Corporate Eurobonds performed in the same yield-curve-steepening trend last week. Most long-term issues, especially those with narrow spreads, posted losses, while shorter ones ended the week higher. Gazprom’s bonds were the hardest hit (the DB Russia CEB Gas Index has lost 0.95% since last Friday). The bonds issued by private banks, which are mostly short-term and high-yielding, were once again the winners of the week. The DB Russia CEB Private Banks Index added 0.38%. Overall the Russian corporate Eurobond market lost 0.23%, while the average spread narrowed by 7bp.
For most of last week, the local market continued to decline: the RGBI Index lost 0.49%, while the RCBI ended the week 0.22% lower.
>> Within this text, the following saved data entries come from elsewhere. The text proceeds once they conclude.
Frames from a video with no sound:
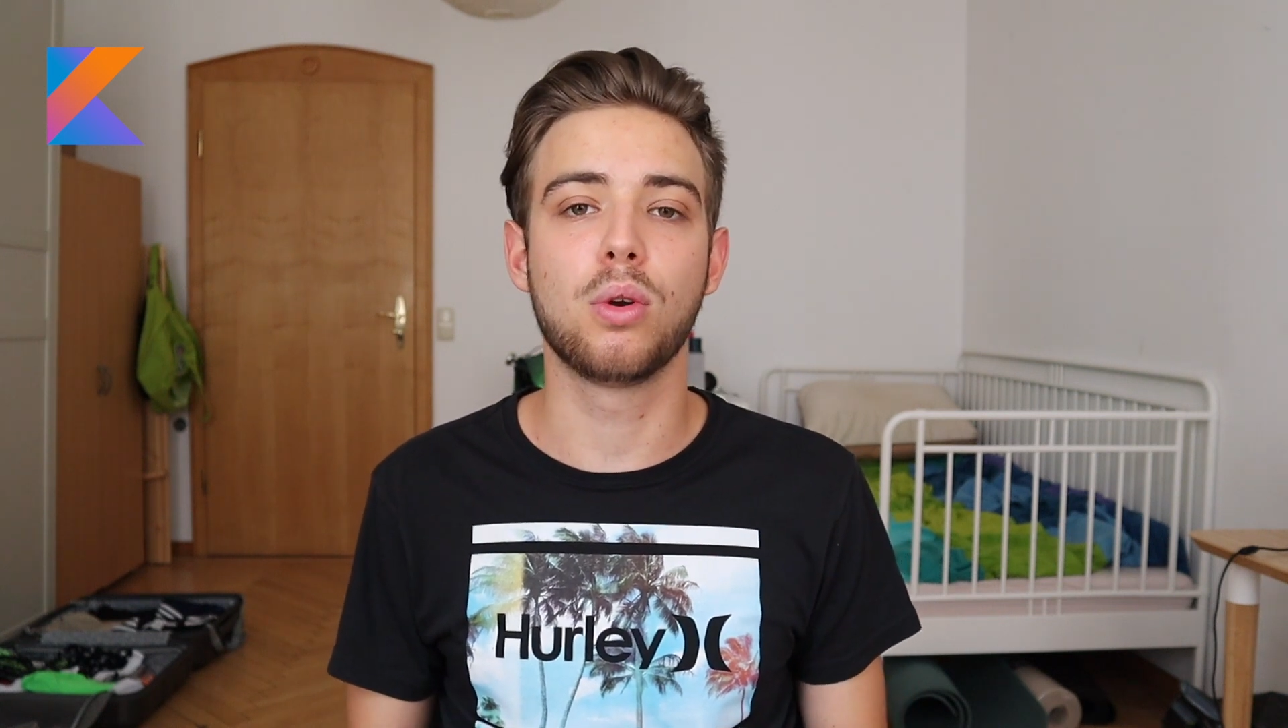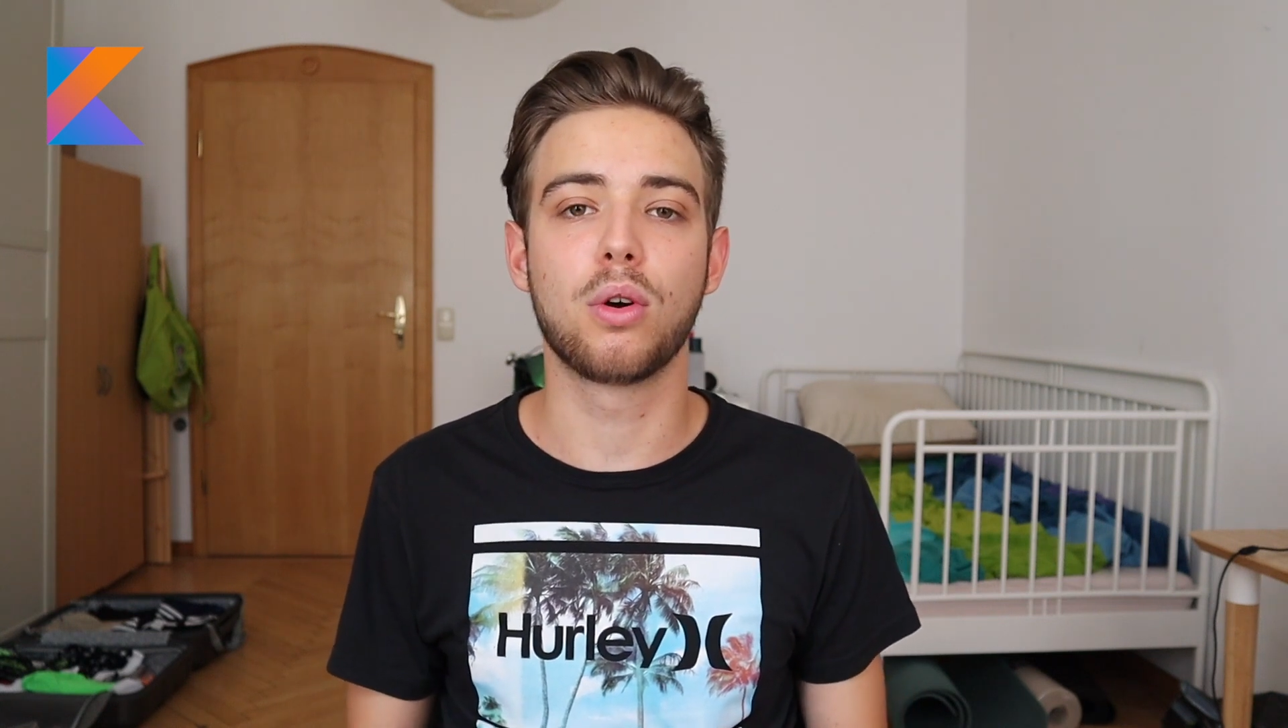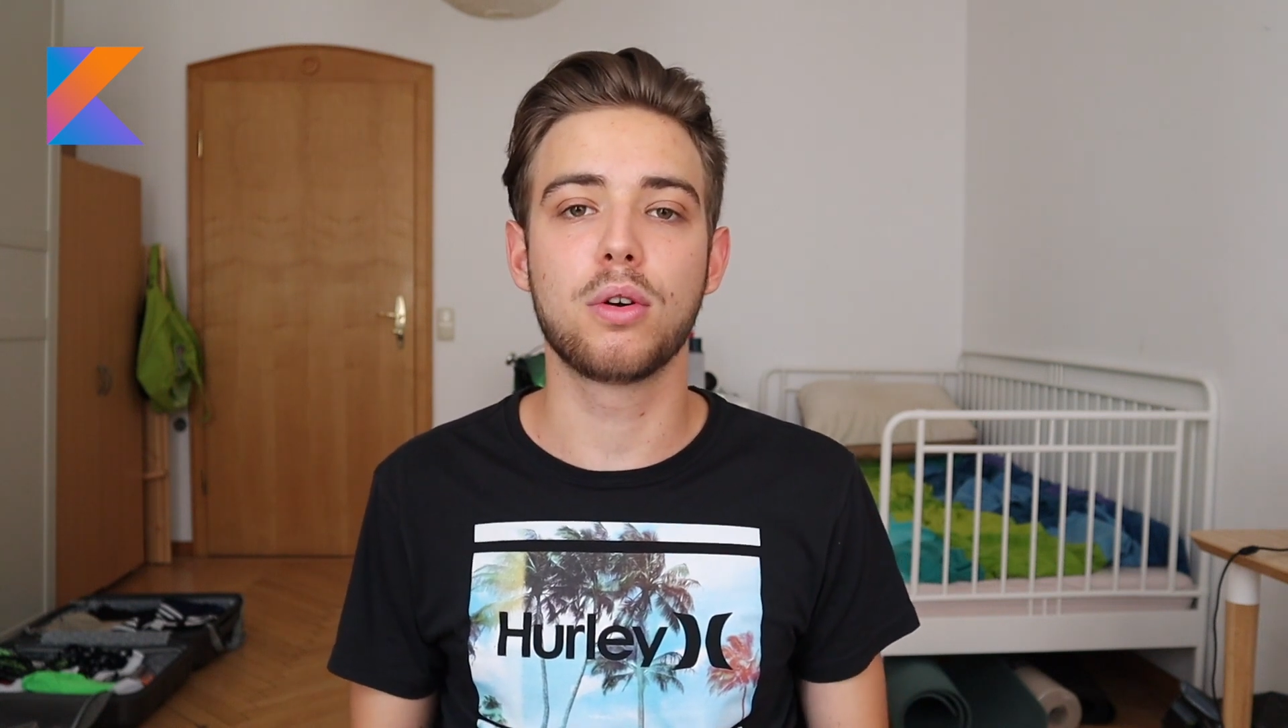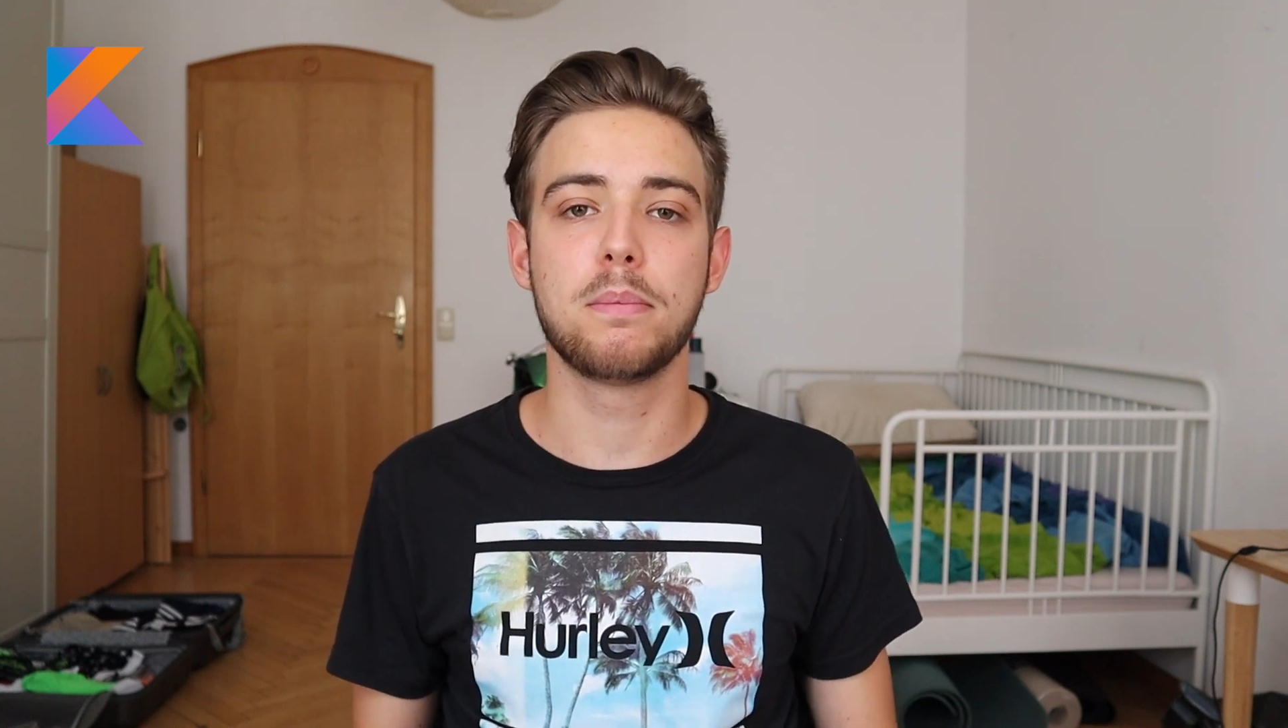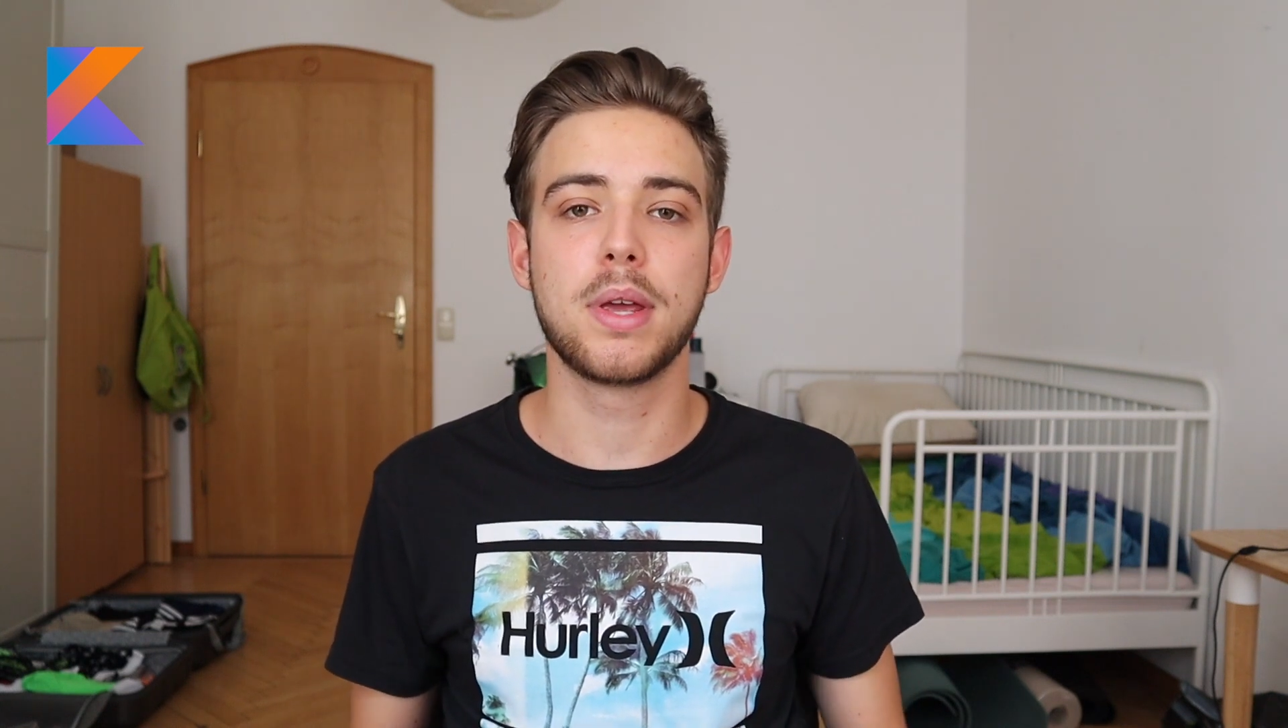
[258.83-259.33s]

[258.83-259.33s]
learn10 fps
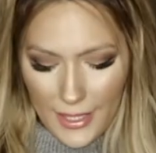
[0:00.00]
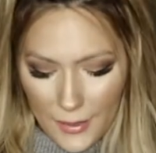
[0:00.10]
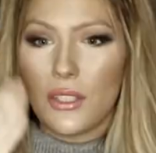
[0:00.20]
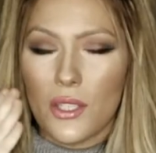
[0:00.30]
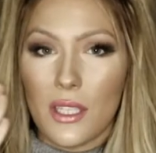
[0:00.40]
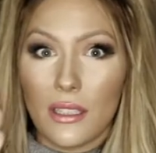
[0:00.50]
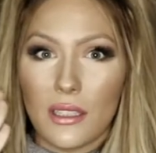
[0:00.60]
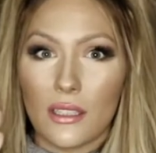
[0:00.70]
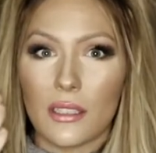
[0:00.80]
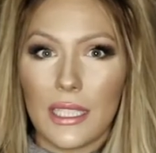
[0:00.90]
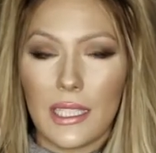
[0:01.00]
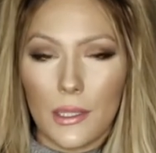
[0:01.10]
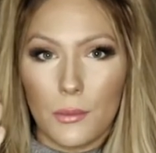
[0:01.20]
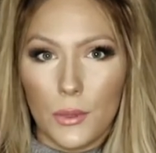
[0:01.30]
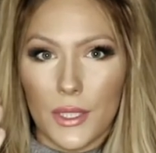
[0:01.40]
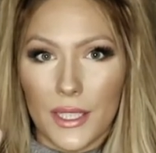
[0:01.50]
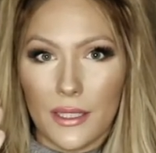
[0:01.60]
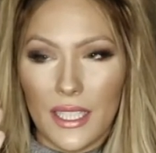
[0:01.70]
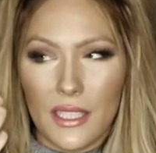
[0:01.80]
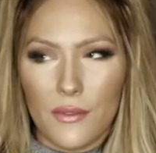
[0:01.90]
It goes on literally like water,
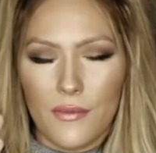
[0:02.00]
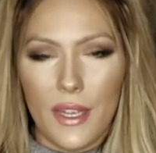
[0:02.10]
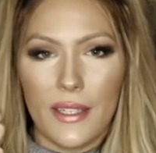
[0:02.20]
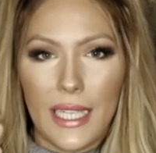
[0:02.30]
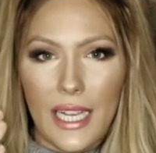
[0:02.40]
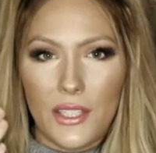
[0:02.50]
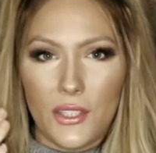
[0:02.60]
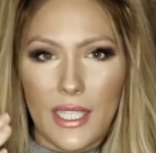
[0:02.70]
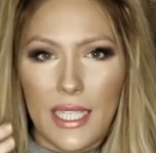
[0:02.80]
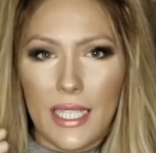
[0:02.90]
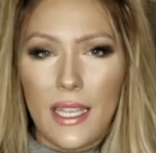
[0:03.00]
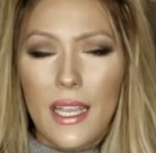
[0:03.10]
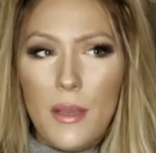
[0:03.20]
like it's very hydrating.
Among the corporate blue chips the largest losses were seen in AIZhK 6 (-2.17%), Russky Standart 8 ( 1.83%) and Gazprom 9 (-1.39%).
The primary market saw another busy week with three large placements by Russian banks. Rosselkhozbank sold RUR5bn worth of ten-year bonds, while NOMOS-Bank and Bank Soyus each placed RUR3bn worth of three-year bonds. However, Bank Vozrozhdenie chose to postpone its planned RUR5bn placement. The placement of new four-year bonds by Moscow City Government was relatively unsuccessful because the issuer was reluctant to offer a significant premium to the secondary market and only RUR1.1bn out of the planned RUR5bn worth of bonds was placed. Finally, the Finance Ministry continued its active borrowing, having sold RUR30bn worth of GSOs and RUR5.9bn worth of OFZs.